Humans Need to Convene
Earlier this month I traveled 1,847 miles to Anaheim, Calif., to attend Expo West—the massive natural and organic products trade show—along with nearly 70,000 other people. And I found myself attending Naturally MN’s Mingle @Expo West event with a sizable contingent of Minnesotans who are CPG founders, retailers, creatives, and industry pros. A great group, and also couldn’t help but think: this was quite a journey for a bit of casual afternoon networking with fellow Minnesotans.
This curious phenomenon was brought to my attention by fellow Minnesotan Lauren Mehler Pradhan of Tesser Advisory, who observed, “Badass humans need to convene.” That statement launched a broader discussion about the importance of connecting with other human beings. Convening, it turns out, is not optional—it’s primal. Like cows in a pasture, we have a natural instinct to gather. Doing so provides protection, comfort, and what I like to call “social warmth.”
Yes, “social warmth.”
My father, the late Mr. Jim Keller, used to say that an outgoing Norwegian looks at your shoes while talking to you, and a shy one looks at his own. So, you could blame your Norwegian heritage for any social reticence—but what about the Italian branch of your family tree? In truth, the need to be around other human beings often conflicts with how uncomfortable and socially risky it feels to stand alone in a crowd.
And of course, there are plenty of perfectly acceptable excuses for avoiding networking:
- I’m an introvert. Meeting people and having conversations drains my energy. I’d rather stay home and read a book.
- I don’t have time. My job, kids, and other obligations must take priority.
- It’s not in my job description. I worry that networking might look bad to my employer.
- I’m not naturally good at it. I’m better at my real job (or insert any other skill set here).
Let’s examine the flip side of each point:
- Introversion vs. Extroversion: Most of us fall somewhere on this spectrum. If you lean introverted, remember that any networking event likely skews extroverted—meaning, you may not have to initiate conversation. The extroverts will do that for you. Simply nod and listen until your “one percent extrovert” peeks out of its shell. And if you’re an extrovert, remember to hone your listening skills. Ask questions, and draw out your quieter counterparts.
- Time Constraints: Life is busy, but we tend to prioritize what matters. We’ve seen people bring their (older) kids to events so they, too, can learn how to connect. We’ve also seen couples turn a networking event into a date-night kickoff. When you make meeting new people a priority, you can often find creative ways to fit it in—perhaps once a month.

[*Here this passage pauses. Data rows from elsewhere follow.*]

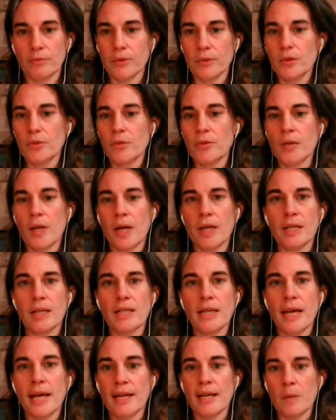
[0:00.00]
You do not
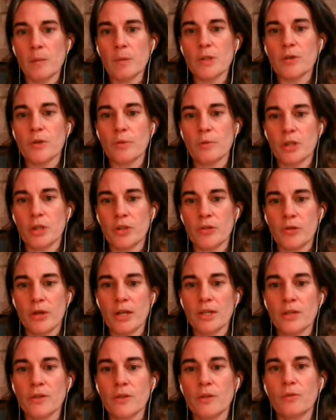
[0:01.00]
need any prescription
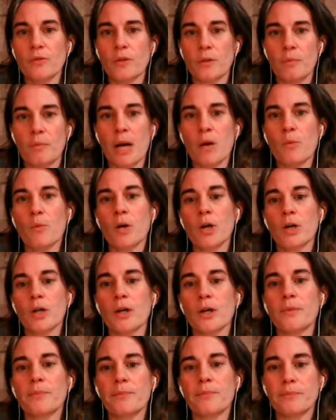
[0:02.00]
drugs for my work.
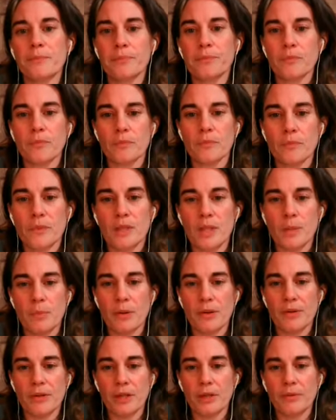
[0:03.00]
Deep
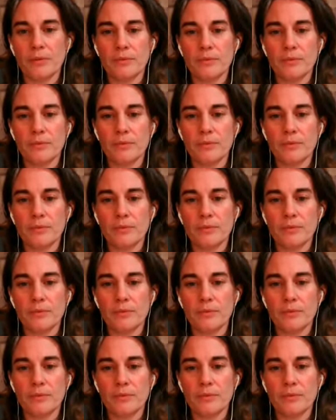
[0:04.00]
breath in.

- Job Security: Building a successful career is akin to being a trapeze artist. You take risks—offering bold ideas, standing up to a bully in the office, or telling the truth to power. If you slip, you’ll need a strong, reliable network as your safety net. Any employer that discourages you from meeting new people might deserve immediate consideration as a “former employer.”
- Networking as Insurance: Another gem from my late father: “Your banker will lend you an umbrella when the sun is shining; take it for when the rain starts.” Networking is far easier to do—and far more beneficial—when you’re gainfully employed. It’s a form of professional insurance and a skill best developed while you still have a job. Think of it as one more arrow in your quiver, alongside creative writing, leadership, research, or any other expertise. Grab your umbrella and start networking now, before the forecast changes.
If you’re still reading and haven’t signed up for an event yet, consider the kind of connections that can make life a little better. Introducing two people to each other is a simple act that can improve their circumstances—or brighten their day.
As an example of how we like to connect two interesting people: Nate Garvis, former head of Government Affairs at Target, founder of Naked Civics, and Karl Benson, co-owner of Cooks | Bellecour with his “dramatically better half,” Marie Dwyer.
My Message to Both: “You two need to know each other, not only because of what you’re each planning to do (your adjacencies will help you both), but because you both lead from the heart. And, for Karl’s sake, Nate is like ‘creative brain cocaine’—without the messy white powder. You’ll both thoroughly enjoy the conversation.”
Karl’s Response: “I so appreciate Aaron being my Creative Mule. That trek to Frogtown to get my fix was starting to take its toll. Emails are so much more convenient! Pleasure to meet you, Nate.”
Nate’s Response: [Awaiting the creative response, which I’ll happily share at a future event.]
If you spot me at an upcoming gathering, feel free to ask about Nate’s reply. Meanwhile, why not plan your own get-together, schedule a coffee with someone new, or sign up for an event that includes networking? Getting out of your routine can be a highly creative and enjoyable experience. It’s worth putting yourself in a place tomorrow, where you can build a net that works for you—your own network. Why wait a year for an event in California to come around?